Nexomon is a better example

[–] saintshenanigans@programming.dev 1 points 4 months ago (1 children)

Palworld literally recreated nintendo assets. Nexomon just copied the concept of pokemon.

[–] ILikeBoobies@lemmy.ca 2 points 4 months ago (1 children)

I’m developing a game that very closely mimics the gameplay

The post

[–] saintshenanigans@programming.dev 1 points 4 months ago (1 children)

And ripping off assets is much more likely to get you in legal trouble than just making a game in the same genre. Wtf are you on about bro

[–] ILikeBoobies@lemmy.ca 2 points 4 months ago (1 children)

If you’re giving an example then it should be relevant to the question

[–] saintshenanigans@programming.dev 1 points 4 months ago (1 children)

Good thing i did, then! Thanks for the feedback!

[–] ILikeBoobies@lemmy.ca 2 points 4 months ago (1 children)

No see, the gameplay is what OP is worried about and your example wasn’t an example of a gameplay clone

[–] saintshenanigans@programming.dev 2 points 4 months ago* (last edited 4 months ago)

Jesus alright dude be pedantic

[–] miracleorange 8 points 5 months ago

Almost everything they've taken down has been for name/character/assets reasons: Pokémon Uranium, AM2R, etc. Something like Ship of Harkinian, a source port of Ocarina of Time, doesn't provide any Nintendo assets and hasn't been taken down yet. To my extremely limited knowledge, gameplay generally isn't copyrightable unless it's specifically been patented for some reason, so I think you're in the clear.

[–] germanatlas@lemmy.blahaj.zone 7 points 5 months ago

Nintendo is pretty rabid about their IPs, they would personally deliver a cease and desist to a toddler drawing a Switch with crayons on cardboard, but if you mean this minigame, then you’ll probably be fine.

It seems so generic, if you really use nothing that belongs to Nintendo and maybe tweak the physics a little bit, it should pass at least as legally distinct.

And frankly, the game devs probably also took the idea from somewhere else, as I said, the mechanic seems pretty generic.

[–] Donut@leminal.space 4 points 5 months ago

Nah, you can't patent gameplay mechanics unless they are super specific and interconnected.

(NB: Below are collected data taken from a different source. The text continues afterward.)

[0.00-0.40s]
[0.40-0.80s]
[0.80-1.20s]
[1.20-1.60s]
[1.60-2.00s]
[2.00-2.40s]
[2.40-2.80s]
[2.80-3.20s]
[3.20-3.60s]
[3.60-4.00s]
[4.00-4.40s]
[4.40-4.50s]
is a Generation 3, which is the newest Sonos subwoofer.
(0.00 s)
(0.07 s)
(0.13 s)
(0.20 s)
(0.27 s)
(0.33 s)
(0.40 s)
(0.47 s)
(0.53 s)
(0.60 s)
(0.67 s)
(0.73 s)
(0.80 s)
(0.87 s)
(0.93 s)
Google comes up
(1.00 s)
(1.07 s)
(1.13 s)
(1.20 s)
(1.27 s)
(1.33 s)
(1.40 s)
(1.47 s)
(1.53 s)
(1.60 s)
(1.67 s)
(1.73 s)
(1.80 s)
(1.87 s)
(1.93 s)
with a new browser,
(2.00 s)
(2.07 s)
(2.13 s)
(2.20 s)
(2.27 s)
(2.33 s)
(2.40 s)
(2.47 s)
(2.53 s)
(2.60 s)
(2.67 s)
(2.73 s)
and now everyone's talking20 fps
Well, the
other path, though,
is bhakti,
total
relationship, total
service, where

Taking what's good from other games and turning it into something new (or similar) is known as remixing and it happens all the time. Like mentioned in another comment, Palworld did this by taking the fun elements of different genres / vibes (Pokémon, Survival games, Shooters) and making that into a game.

Even the Pokémon Company had to put a statement out basically telling the Xitter drama seekers to shut up and stop reporting the game for infringement, because there wasn't any.

Just make sure (like you already mention) not to use assets, sounds, names and other IP related subjects.